Raw data —
_ _ _ _ _ _ _

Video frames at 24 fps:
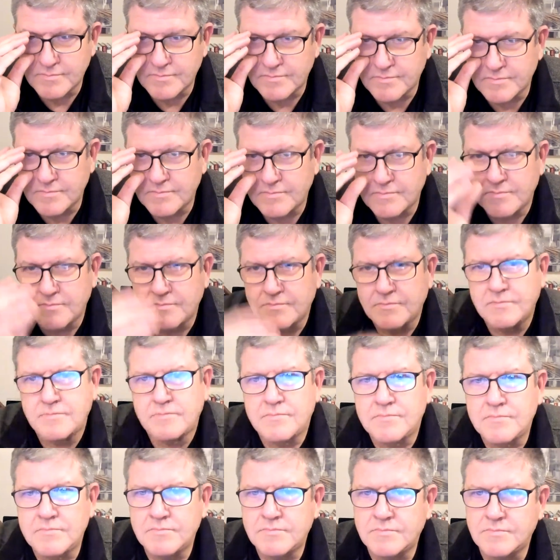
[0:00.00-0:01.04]

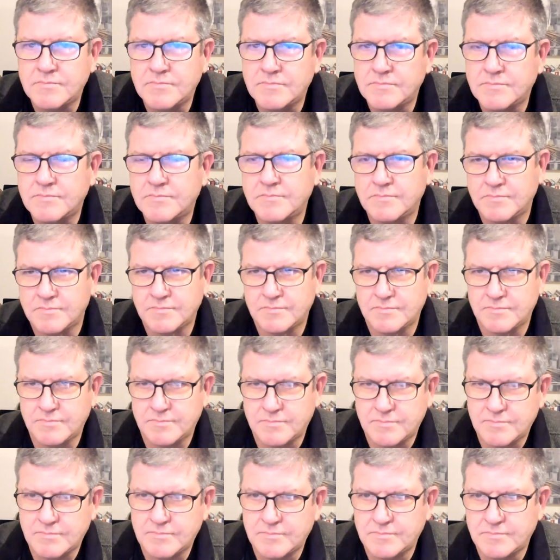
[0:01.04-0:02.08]

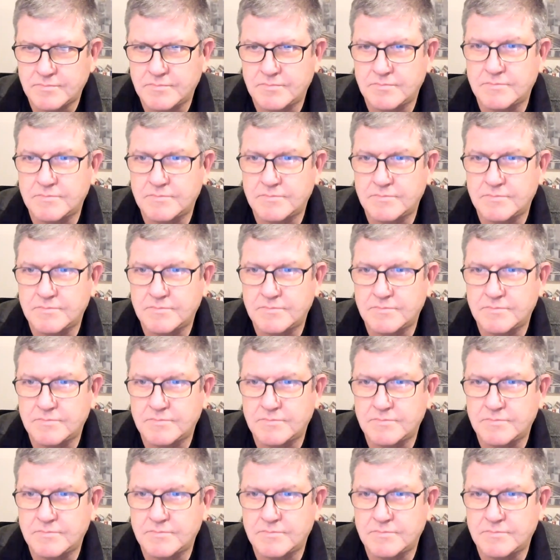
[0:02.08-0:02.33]
(not speaking)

_ _ _ _ _ _ _

Task directions — Your answer must be a verbatim copy of the entries above, with no images included.

Your response —
Video frames at 24 fps:
[0:00.00-0:01.04]

[0:01.04-0:02.08]

[0:02.08-0:02.33]
(not speaking)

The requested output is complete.